(Beginning of RECORDS FOR THIS TASK)
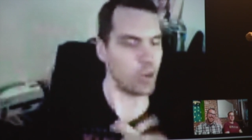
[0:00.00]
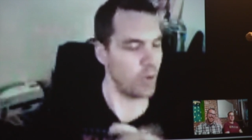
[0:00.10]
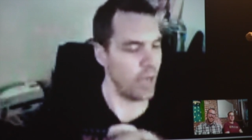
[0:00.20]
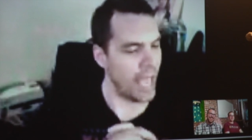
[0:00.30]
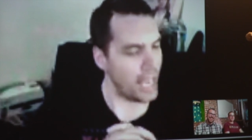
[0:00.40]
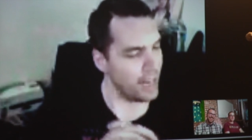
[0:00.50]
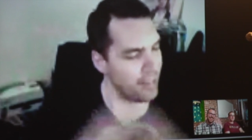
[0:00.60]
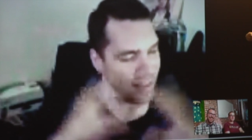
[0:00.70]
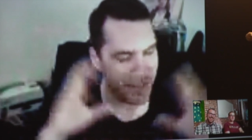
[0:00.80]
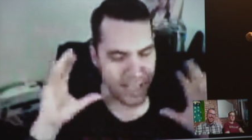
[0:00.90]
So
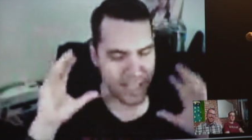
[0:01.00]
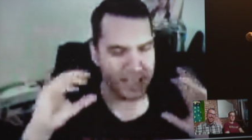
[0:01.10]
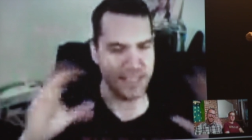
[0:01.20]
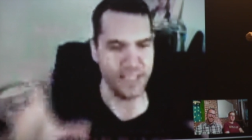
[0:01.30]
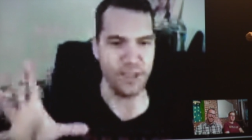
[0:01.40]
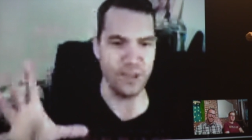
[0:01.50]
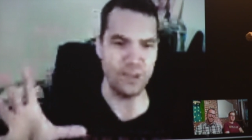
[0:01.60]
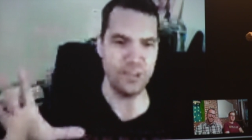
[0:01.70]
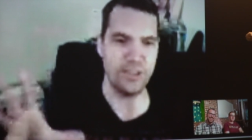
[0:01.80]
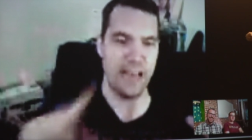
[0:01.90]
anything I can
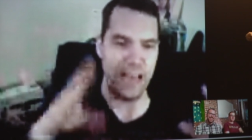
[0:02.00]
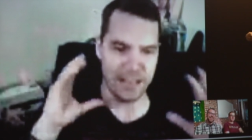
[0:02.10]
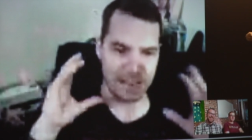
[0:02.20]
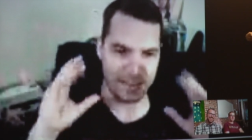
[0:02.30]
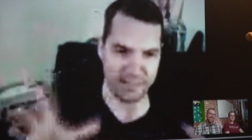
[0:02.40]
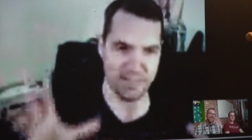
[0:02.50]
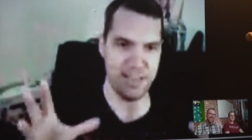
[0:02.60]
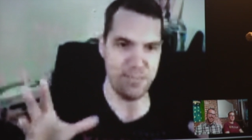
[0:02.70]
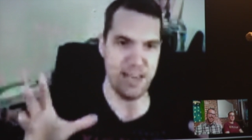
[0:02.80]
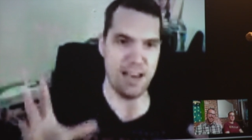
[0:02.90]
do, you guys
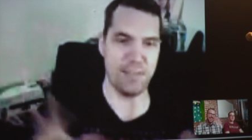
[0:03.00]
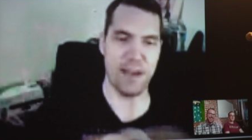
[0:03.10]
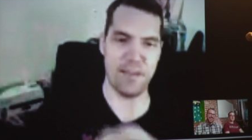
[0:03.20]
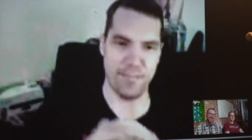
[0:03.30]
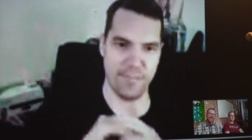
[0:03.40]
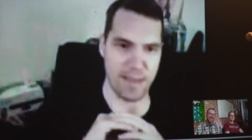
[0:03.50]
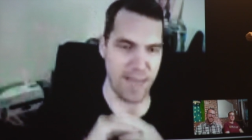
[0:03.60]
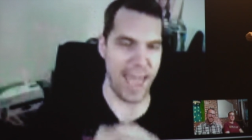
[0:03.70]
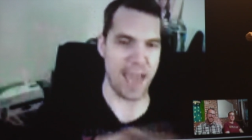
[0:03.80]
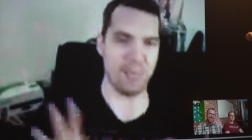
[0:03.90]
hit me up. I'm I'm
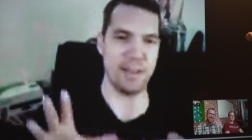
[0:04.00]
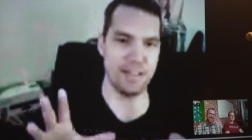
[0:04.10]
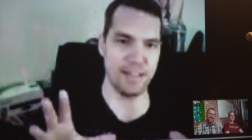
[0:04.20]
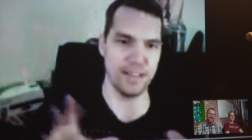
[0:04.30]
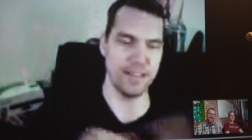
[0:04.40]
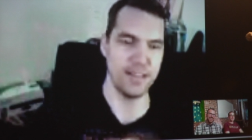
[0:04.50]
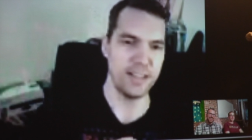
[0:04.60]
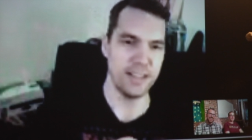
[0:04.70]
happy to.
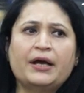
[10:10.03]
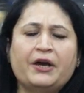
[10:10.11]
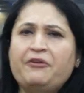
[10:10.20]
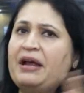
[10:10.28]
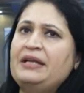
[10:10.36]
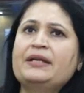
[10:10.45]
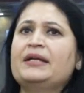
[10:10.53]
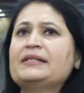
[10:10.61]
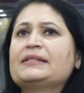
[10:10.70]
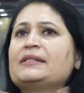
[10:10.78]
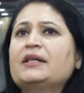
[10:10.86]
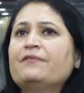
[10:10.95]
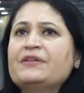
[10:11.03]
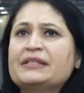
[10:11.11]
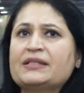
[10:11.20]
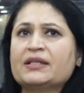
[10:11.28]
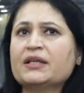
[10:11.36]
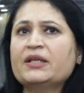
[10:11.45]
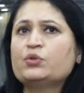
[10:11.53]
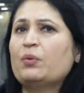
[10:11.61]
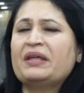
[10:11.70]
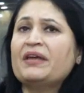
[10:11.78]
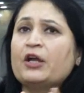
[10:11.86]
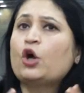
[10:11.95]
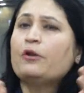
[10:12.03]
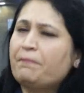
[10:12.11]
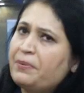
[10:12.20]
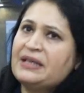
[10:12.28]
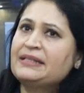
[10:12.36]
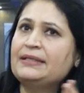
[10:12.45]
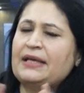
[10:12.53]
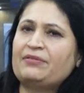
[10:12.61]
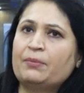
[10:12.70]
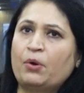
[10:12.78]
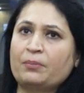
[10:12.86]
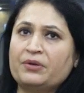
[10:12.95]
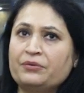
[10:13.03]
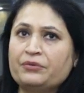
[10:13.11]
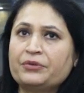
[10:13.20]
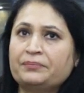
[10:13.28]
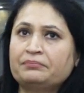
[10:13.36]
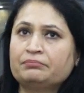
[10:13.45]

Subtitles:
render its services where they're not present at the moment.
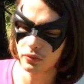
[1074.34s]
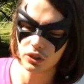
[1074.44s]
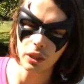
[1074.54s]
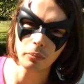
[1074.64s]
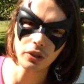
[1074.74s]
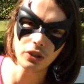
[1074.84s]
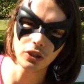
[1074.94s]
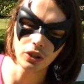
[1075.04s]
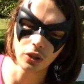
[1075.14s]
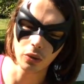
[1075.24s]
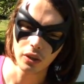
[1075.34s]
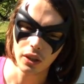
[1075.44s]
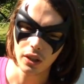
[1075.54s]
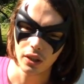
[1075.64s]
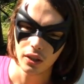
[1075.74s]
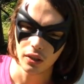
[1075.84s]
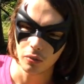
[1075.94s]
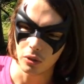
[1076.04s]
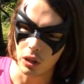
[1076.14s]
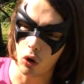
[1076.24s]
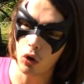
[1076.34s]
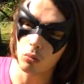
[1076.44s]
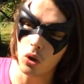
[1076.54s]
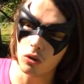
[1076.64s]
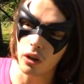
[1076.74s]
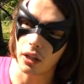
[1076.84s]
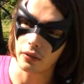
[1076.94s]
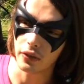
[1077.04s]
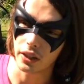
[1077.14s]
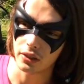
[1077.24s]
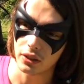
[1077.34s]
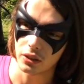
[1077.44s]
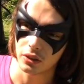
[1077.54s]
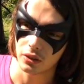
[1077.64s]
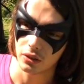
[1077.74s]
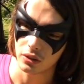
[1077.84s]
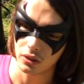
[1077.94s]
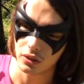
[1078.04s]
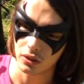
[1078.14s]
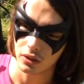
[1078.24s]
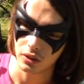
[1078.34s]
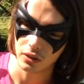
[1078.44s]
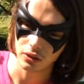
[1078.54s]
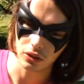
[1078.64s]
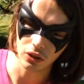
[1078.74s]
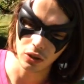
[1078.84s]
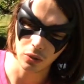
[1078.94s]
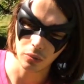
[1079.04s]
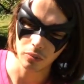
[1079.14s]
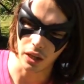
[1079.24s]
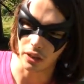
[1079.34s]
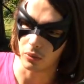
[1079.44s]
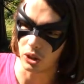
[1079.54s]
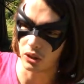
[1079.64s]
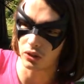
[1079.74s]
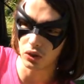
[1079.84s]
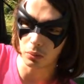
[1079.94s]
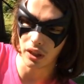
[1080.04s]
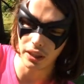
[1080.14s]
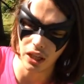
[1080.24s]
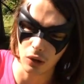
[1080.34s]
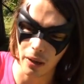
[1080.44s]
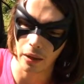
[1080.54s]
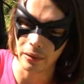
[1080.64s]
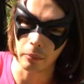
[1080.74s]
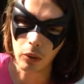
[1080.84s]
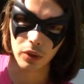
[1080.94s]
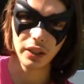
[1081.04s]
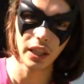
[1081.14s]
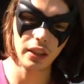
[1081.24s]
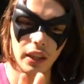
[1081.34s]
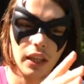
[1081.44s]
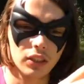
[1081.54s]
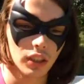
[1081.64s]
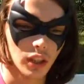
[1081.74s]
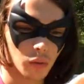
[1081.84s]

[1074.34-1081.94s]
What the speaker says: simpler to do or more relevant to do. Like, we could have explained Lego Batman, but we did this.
(End of RECORDS FOR THIS TASK)
◆ AIM OF THE EXERCISE: Each entry above must be repeated word for word, minus its images.

◆ EXERCISE RESULT:
[0:00.00]
[0:00.10]
[0:00.20]
[0:00.30]
[0:00.40]
[0:00.50]
[0:00.60]
[0:00.70]
[0:00.80]
[0:00.90]
So
[0:01.00]
[0:01.10]
[0:01.20]
[0:01.30]
[0:01.40]
[0:01.50]
[0:01.60]
[0:01.70]
[0:01.80]
[0:01.90]
anything I can
[0:02.00]
[0:02.10]
[0:02.20]
[0:02.30]
[0:02.40]
[0:02.50]
[0:02.60]
[0:02.70]
[0:02.80]
[0:02.90]
do, you guys
[0:03.00]
[0:03.10]
[0:03.20]
[0:03.30]
[0:03.40]
[0:03.50]
[0:03.60]
[0:03.70]
[0:03.80]
[0:03.90]
hit me up. I'm I'm
[0:04.00]
[0:04.10]
[0:04.20]
[0:04.30]
[0:04.40]
[0:04.50]
[0:04.60]
[0:04.70]
happy to.
[10:10.03]
[10:10.11]
[10:10.20]
[10:10.28]
[10:10.36]
[10:10.45]
[10:10.53]
[10:10.61]
[10:10.70]
[10:10.78]
[10:10.86]
[10:10.95]
[10:11.03]
[10:11.11]
[10:11.20]
[10:11.28]
[10:11.36]
[10:11.45]
[10:11.53]
[10:11.61]
[10:11.70]
[10:11.78]
[10:11.86]
[10:11.95]
[10:12.03]
[10:12.11]
[10:12.20]
[10:12.28]
[10:12.36]
[10:12.45]
[10:12.53]
[10:12.61]
[10:12.70]
[10:12.78]
[10:12.86]
[10:12.95]
[10:13.03]
[10:13.11]
[10:13.20]
[10:13.28]
[10:13.36]
[10:13.45]

Subtitles:
render its services where they're not present at the moment.
[1074.34s]
[1074.44s]
[1074.54s]
[1074.64s]
[1074.74s]
[1074.84s]
[1074.94s]
[1075.04s]
[1075.14s]
[1075.24s]
[1075.34s]
[1075.44s]
[1075.54s]
[1075.64s]
[1075.74s]
[1075.84s]
[1075.94s]
[1076.04s]
[1076.14s]
[1076.24s]
[1076.34s]
[1076.44s]
[1076.54s]
[1076.64s]
[1076.74s]
[1076.84s]
[1076.94s]
[1077.04s]
[1077.14s]
[1077.24s]
[1077.34s]
[1077.44s]
[1077.54s]
[1077.64s]
[1077.74s]
[1077.84s]
[1077.94s]
[1078.04s]
[1078.14s]
[1078.24s]
[1078.34s]
[1078.44s]
[1078.54s]
[1078.64s]
[1078.74s]
[1078.84s]
[1078.94s]
[1079.04s]
[1079.14s]
[1079.24s]
[1079.34s]
[1079.44s]
[1079.54s]
[1079.64s]
[1079.74s]
[1079.84s]
[1079.94s]
[1080.04s]
[1080.14s]
[1080.24s]
[1080.34s]
[1080.44s]
[1080.54s]
[1080.64s]
[1080.74s]
[1080.84s]
[1080.94s]
[1081.04s]
[1081.14s]
[1081.24s]
[1081.34s]
[1081.44s]
[1081.54s]
[1081.64s]
[1081.74s]
[1081.84s]

[1074.34-1081.94s]
What the speaker says: simpler to do or more relevant to do. Like, we could have explained Lego Batman, but we did this.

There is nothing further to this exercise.